Then I move.
Slow at first, long strokes that drag against her walls, that have her nails digging into my back with every pull. She's so wet I can hear it, that slick sound that strips the last of my control. Her hips roll up to meet mine, and I feel her clenching around me already, still sensitive from before, her body greedy for it.
Her nails rake down my spine.
My grip on her hip tightens, fingers digging in hard enough to bruise, and I drive into her deeper. She gasps against my neck, pulls me closer, urges me on, and that's it. I stop being careful. I fuck her the way I've wanted to since she looked at me across that drawing room and told me I was late.
Hard. Deep. The headboard cracks against the wall with every thrust, and she takes it all, her body rising to meet mine, her voice breaking apart on sounds that wipe everything else from my head. No war. No Frank. No mole. No ghosts. Just the slick, tight heat of her clenching around my cock and the way she keeps saying my name like it means something.
I feel her tightening again, her walls gripping me in pulses, and I reach between us and press my thumb to her clit. She cries out, her whole body going rigid beneath me.
"Come for me," I say against her throat. "Now."
She shatters. Clenches around me so hard my hips stutter. Her nails break skin at my shoulders, her back arches off the mattress, her throat bares completely, and I bite down on it, mark her, feel her milking my cock through every wave of it. I drive in once more, deep as I can go, and come hard, buried inside her, her name the only word left in my head.
I don't move. Can't. My whole body is heavy, wrung out, every muscle spent. Her legs are still wrapped around me. I can feel her heartbeat where my mouth is pressed against her throat, frantic and fast, slowly finding its way back.
I stay inside her longer than I should.
Afterwards, neither of us moves. Her fingers trace slow patterns on my shoulder blade.

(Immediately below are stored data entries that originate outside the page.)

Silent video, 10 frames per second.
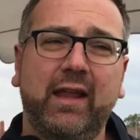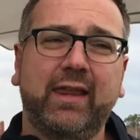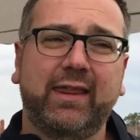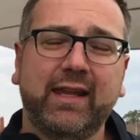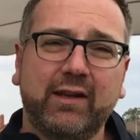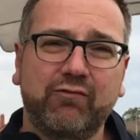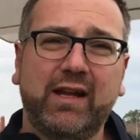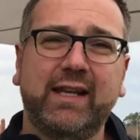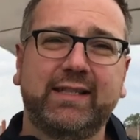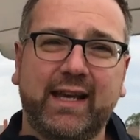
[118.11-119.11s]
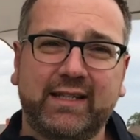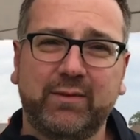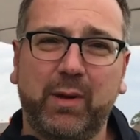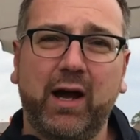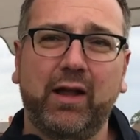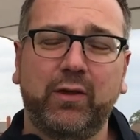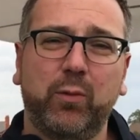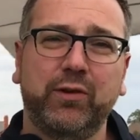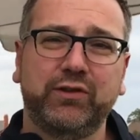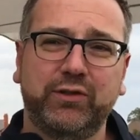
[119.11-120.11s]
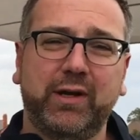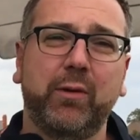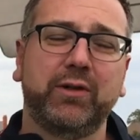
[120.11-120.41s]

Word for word: The thing that really sets apart the ones who go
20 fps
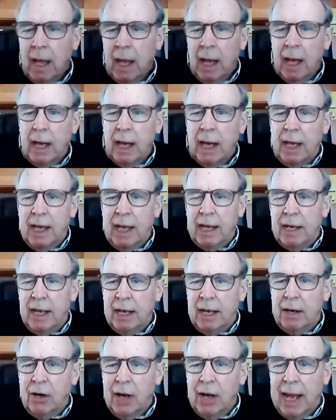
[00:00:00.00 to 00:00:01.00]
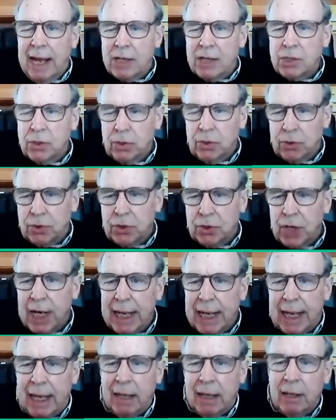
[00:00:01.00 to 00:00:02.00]
uh, in international
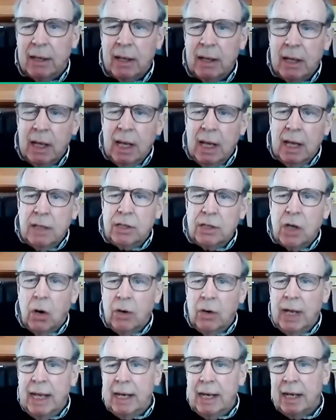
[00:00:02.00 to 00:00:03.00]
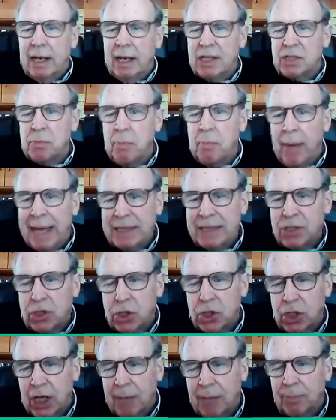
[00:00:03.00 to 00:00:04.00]
trade, donated his best
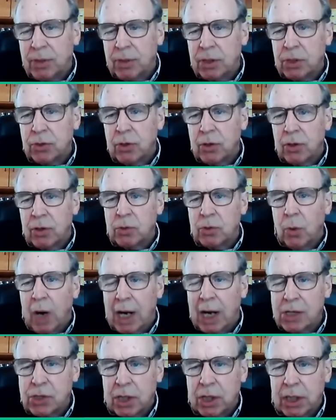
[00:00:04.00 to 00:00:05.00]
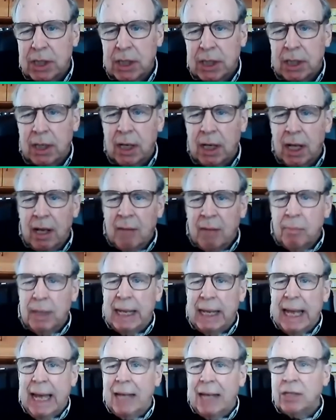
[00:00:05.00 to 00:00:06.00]
ship to George Washington,
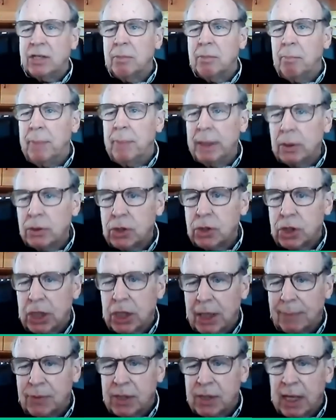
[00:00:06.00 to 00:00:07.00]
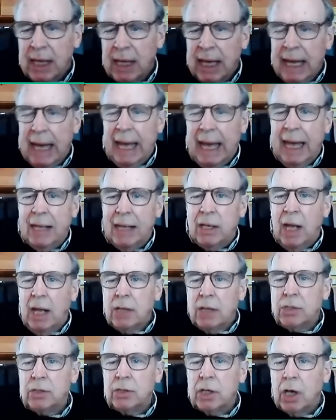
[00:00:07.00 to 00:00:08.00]
began to build ships, and
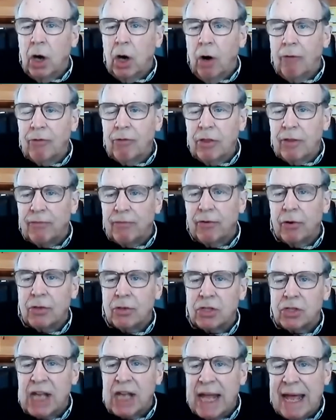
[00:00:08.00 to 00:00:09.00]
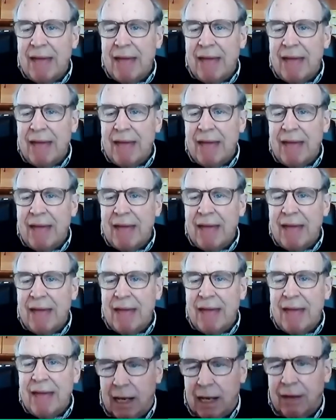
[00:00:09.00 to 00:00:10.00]
took over the first Navy
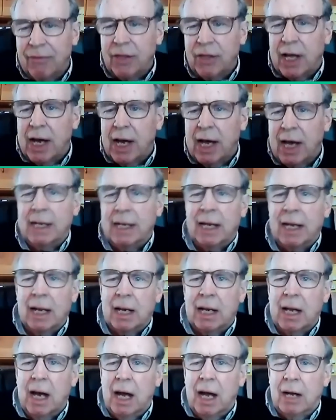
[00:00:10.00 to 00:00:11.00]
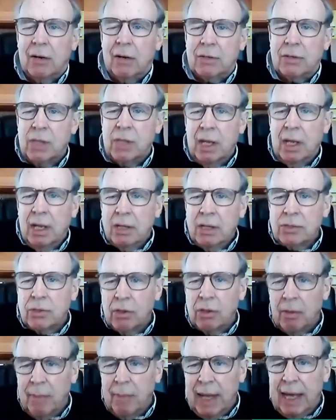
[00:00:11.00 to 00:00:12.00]
committee of the Continental Congress.
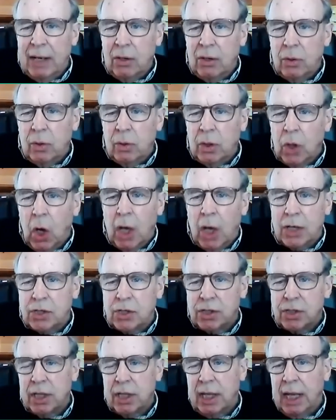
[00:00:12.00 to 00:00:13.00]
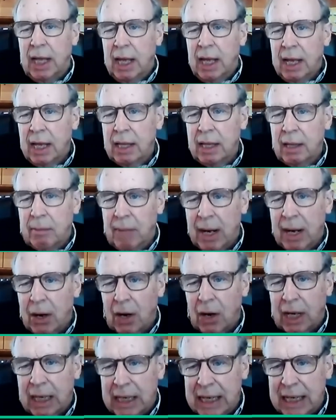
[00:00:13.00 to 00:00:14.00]
So the man who launched the, the
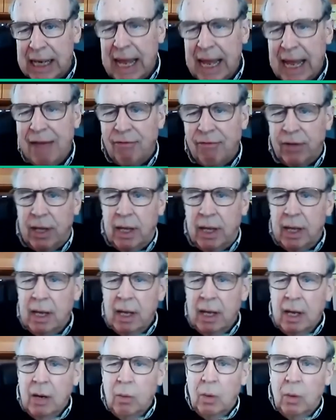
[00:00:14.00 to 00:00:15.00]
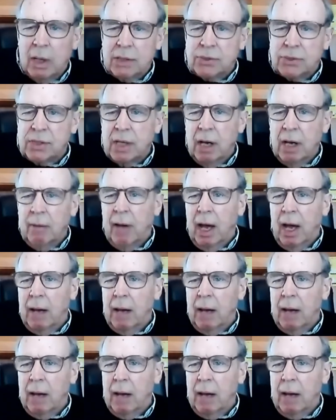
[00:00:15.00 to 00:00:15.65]
American Navy was a,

My face is still at her throat. I can feel her pulse coming down, steady now, almost calm.
I should say something. Don't know what.
"That was different," she says eventually.
"From what?"
"From what I expected from you." A beat. "From what I expected from any of this."
I lift my head and look at her. "What did you expect?"
"Someone who didn't care whether I was with him or not." She holds my gaze.
She's quiet for a moment. Then: "What are you thinking?"
Honest answer. "That I need to deal with something tonight and I'd rather not."
Her expression shifts. Waiting.
"There's something you need to know," I say. "About why we're here. About what's been happening."
She sits up slowly, draws the sheet around herself, and looks at me with the kind of clear-eyed practicality that would have irritated me two weeks ago and now just settles something.
"Tell me."
So I tell her about Frank.
Not the way I'd rehearsed it in my head. Just the truth, the way it comes out when you're lying in the dark next to someone who's already seen you at your worst.
"My uncle," I say. "Frank Murphy. My father's brother."
She waits.
"My family thinks he's dead."
I feel her go still beside me.
"He's the one who warned me. About the attack on the house. That's how I knew to get us out." I look at the ceiling. "He came to me. Said he'd been watching, that he knew what was coming. In exchange, he wanted back in. Back into the family. I gave him shares. An advisory position."